Independent Drug Discovery Lab

Principal Investigator: Thang T. Dang

The Independent Drug Discovery Lab (IDD Lab) is an integrated computational research initiative operating at the intersection of End-to-End Drug Design, Therapeutic Bioinformatics, and Chemical Biology. We bridge the critical gap between isolated chemical extraction and actionable biological mechanisms.

Beyond Standard Prediction The modern pharmaceutical landscape is constrained by segmented pipelines and a reliance on rigid structural dogmas. IDD Lab operates on a different paradigm. We do not merely predict binding affinities or run isolated simulations; we architect comprehensive therapeutic workflows.

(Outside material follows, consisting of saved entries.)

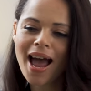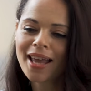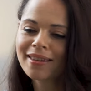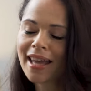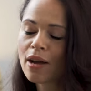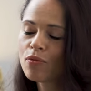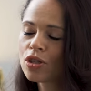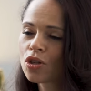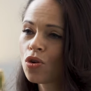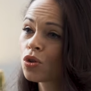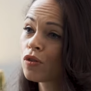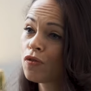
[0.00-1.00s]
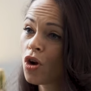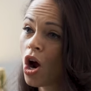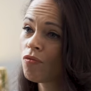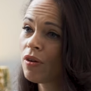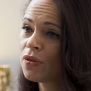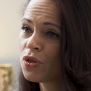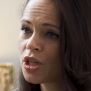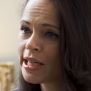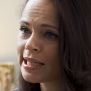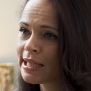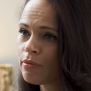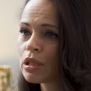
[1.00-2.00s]
and that was called The Forgotten
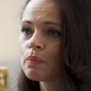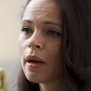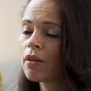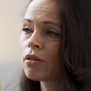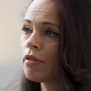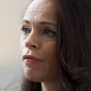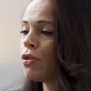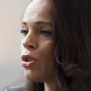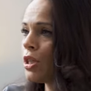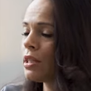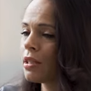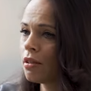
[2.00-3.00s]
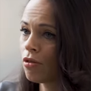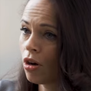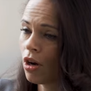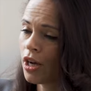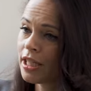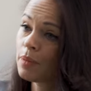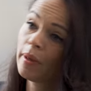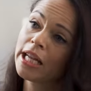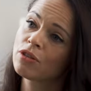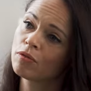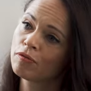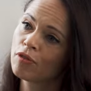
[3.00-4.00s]
Refugees, and it was about the refugees that got displaced from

Operating outside the constraints of legacy institutional red tape, the lab is an agile, modality-agnostic think-tank. Our mission is to accelerate the Design-Make-Test-Analyze (DMTA) cycle by deploying advanced Computer-Aided Drug Design (CADD), from identifying the targets of uncharacterized natural products to the de novo hallucination of novel inhibitors.

Our Scientific Focus

1. Target Deconvolution & Network Pharmacology: Transforming isolated cytotoxic compounds into mechanistically validated therapeutics through proprietary reverse-docking and protein-protein interaction (PPI) mapping.
2. Generative Therapeutics & Rational Design: Utilizing structure-based genetic algorithms and molecular dynamics to engineer highly selective small-molecule inhibitors from the ground up.
3. Lead Optimization & Polypharmacology: Refining molecular profiles for superior ADME characteristics, enhanced on-target selectivity, and engineered dual-action modulation.
4. Frontier Structural Biology: Developing theoretical frameworks to address the “Dark Proteome,” shifting the paradigm from static structural biology toward ensemble-based drug design for intrinsically disordered targets.

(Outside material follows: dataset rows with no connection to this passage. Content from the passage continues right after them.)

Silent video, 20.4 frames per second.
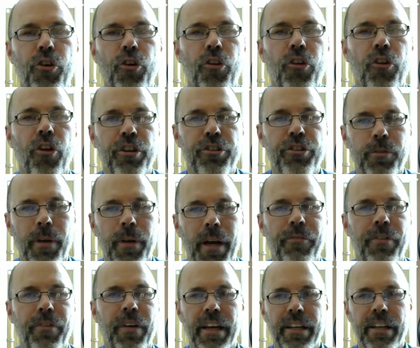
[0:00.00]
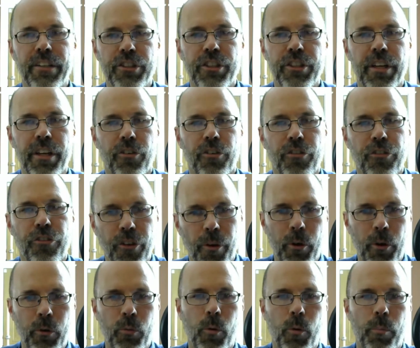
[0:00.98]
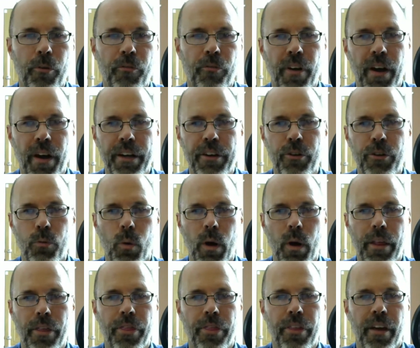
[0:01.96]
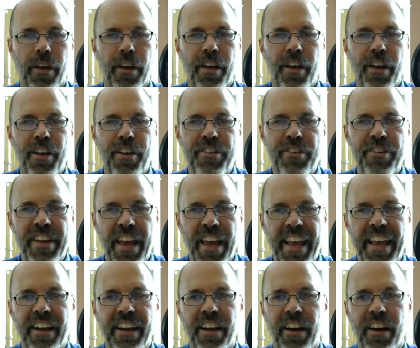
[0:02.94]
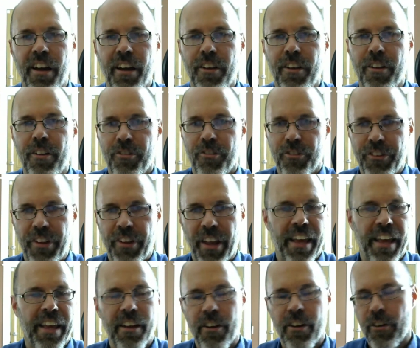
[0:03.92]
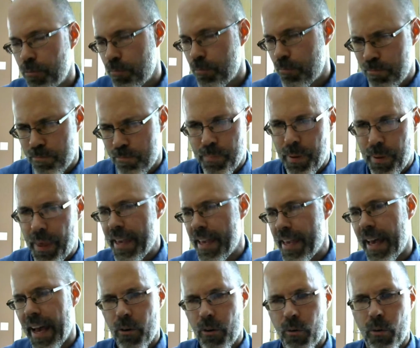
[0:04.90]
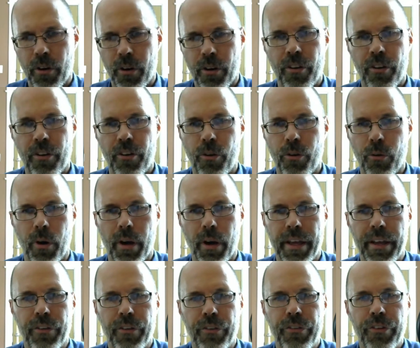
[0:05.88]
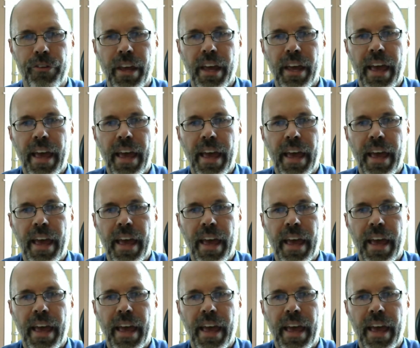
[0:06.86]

a traffic engineer, someone will provide you with data saying here's peak hour noise,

Unencumbered Collaboration IDD Lab actively partners with global wet-lab investigators, synthetic organic chemists, and pharmacognosy research groups. We provide the computational resolution necessary to elevate standard extraction and synthesis reports into high-impact, mechanism-driven publications.

As we operate independently, we offer highly flexible, co-authorship-driven collaborations without the friction of traditional institutional bureaucracy.